How to complete this task —
Please repeat the data exactly. Any picture in it stays out.

Data for analysis —
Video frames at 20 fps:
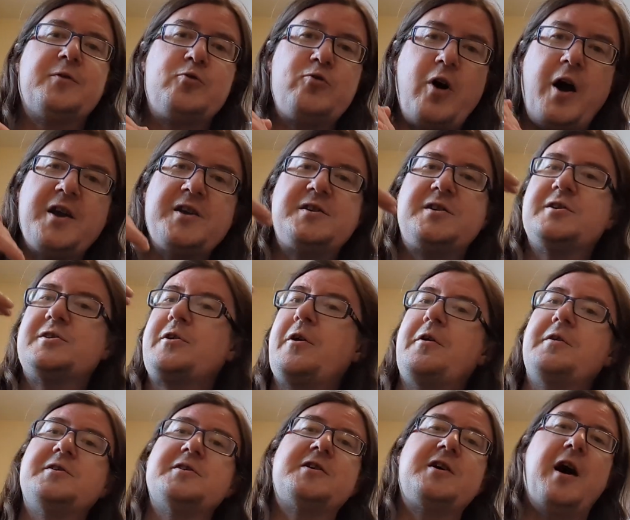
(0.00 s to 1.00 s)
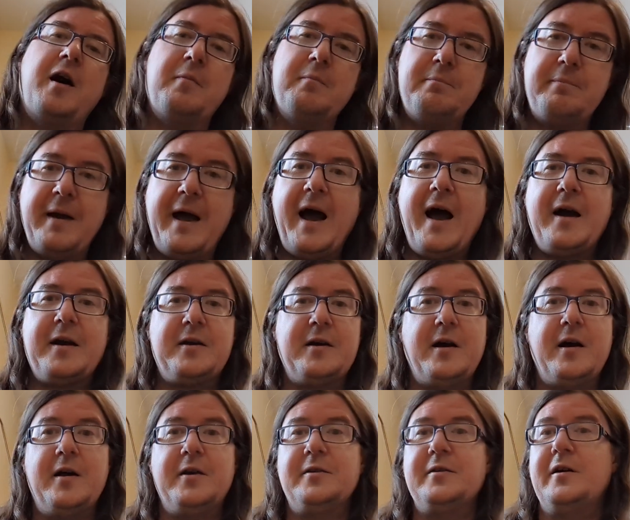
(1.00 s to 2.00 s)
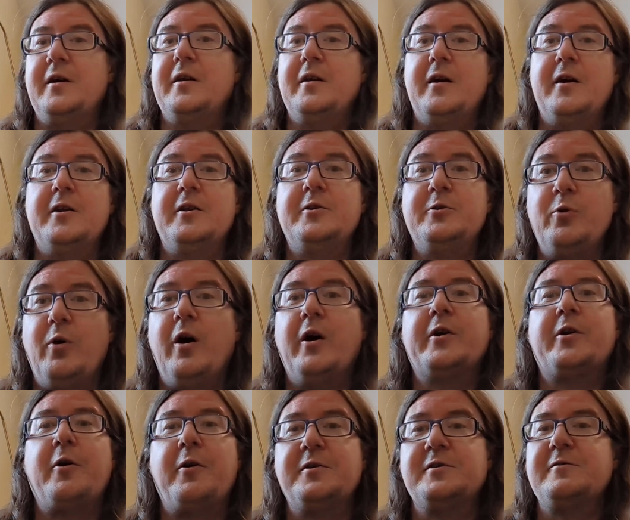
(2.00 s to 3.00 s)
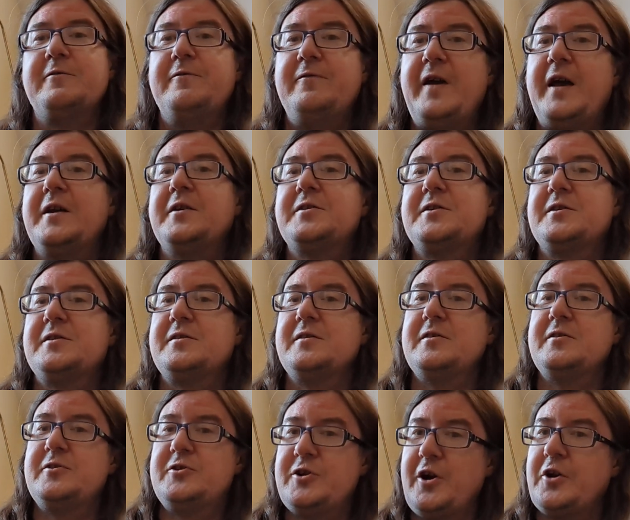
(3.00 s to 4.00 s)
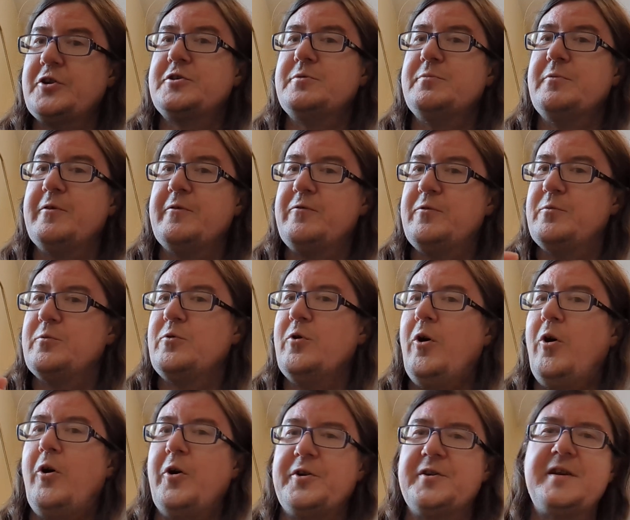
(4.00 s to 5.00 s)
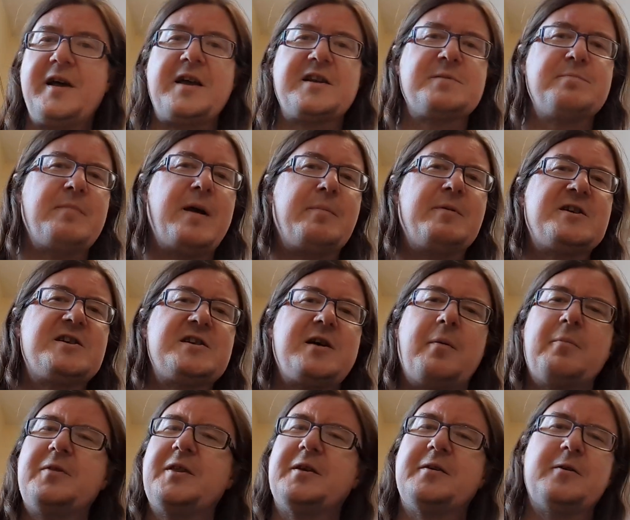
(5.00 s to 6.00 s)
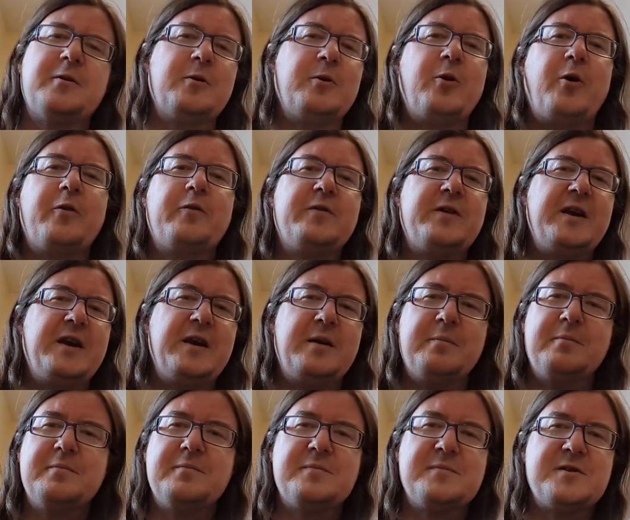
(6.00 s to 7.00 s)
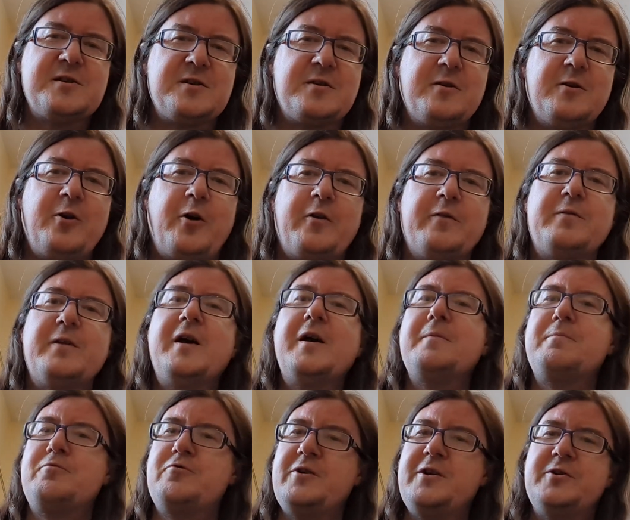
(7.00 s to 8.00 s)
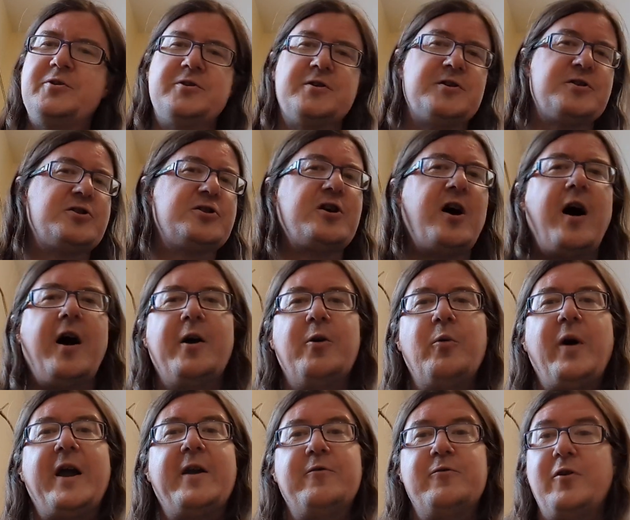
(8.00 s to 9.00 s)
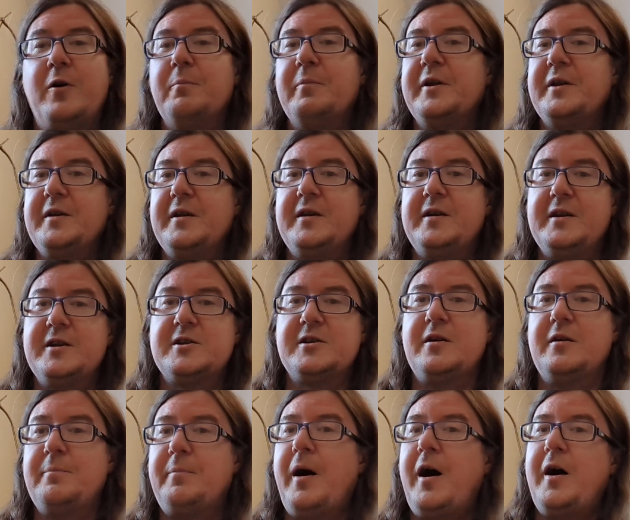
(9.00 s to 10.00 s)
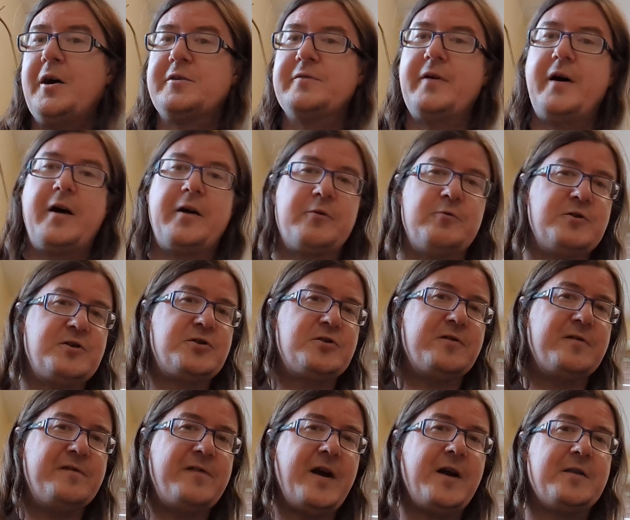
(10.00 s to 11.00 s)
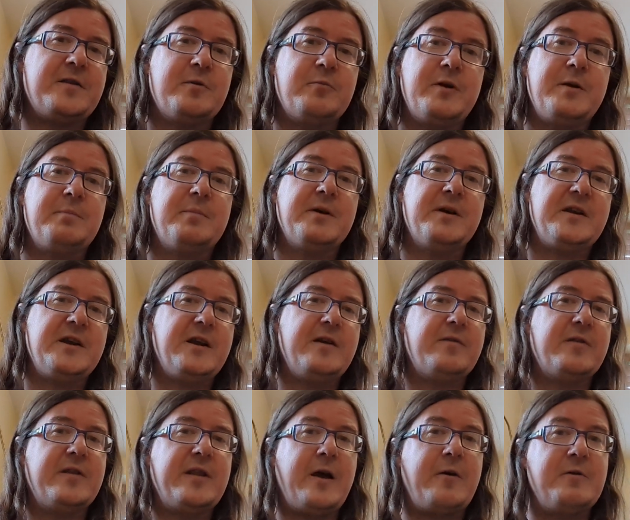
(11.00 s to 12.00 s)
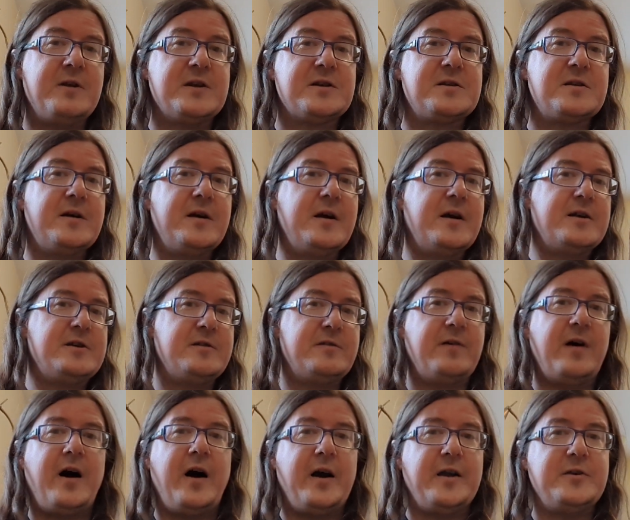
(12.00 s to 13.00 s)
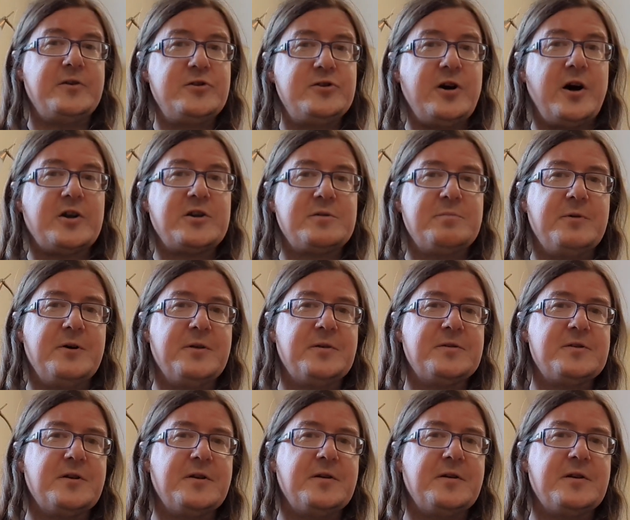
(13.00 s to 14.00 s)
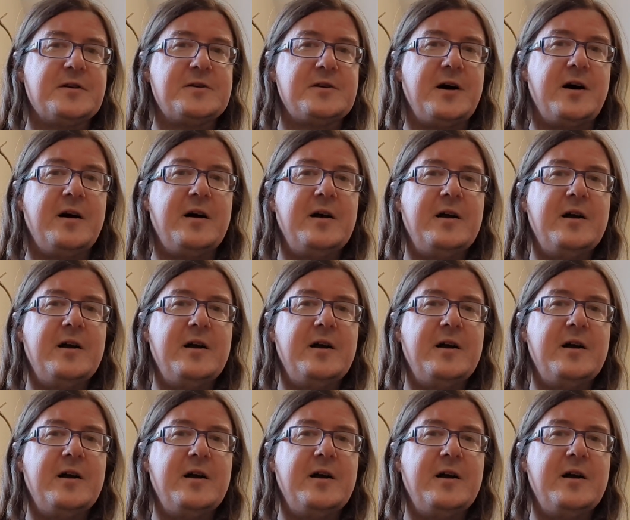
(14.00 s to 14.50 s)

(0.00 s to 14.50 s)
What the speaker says: Christ is going to come back and you are going to face judgment from God. And that's maybe something that a lot of hymns and a lot of preachers shy away from, but it is a part of our Christian faith that we believe that there is divine judgment, and that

Answer to this problem —
Video frames at 20 fps:
(0.00 s to 1.00 s)
(1.00 s to 2.00 s)
(2.00 s to 3.00 s)
(3.00 s to 4.00 s)
(4.00 s to 5.00 s)
(5.00 s to 6.00 s)
(6.00 s to 7.00 s)
(7.00 s to 8.00 s)
(8.00 s to 9.00 s)
(9.00 s to 10.00 s)
(10.00 s to 11.00 s)
(11.00 s to 12.00 s)
(12.00 s to 13.00 s)
(13.00 s to 14.00 s)
(14.00 s to 14.50 s)

(0.00 s to 14.50 s)
What the speaker says: Christ is going to come back and you are going to face judgment from God. And that's maybe something that a lot of hymns and a lot of preachers shy away from, but it is a part of our Christian faith that we believe that there is divine judgment, and that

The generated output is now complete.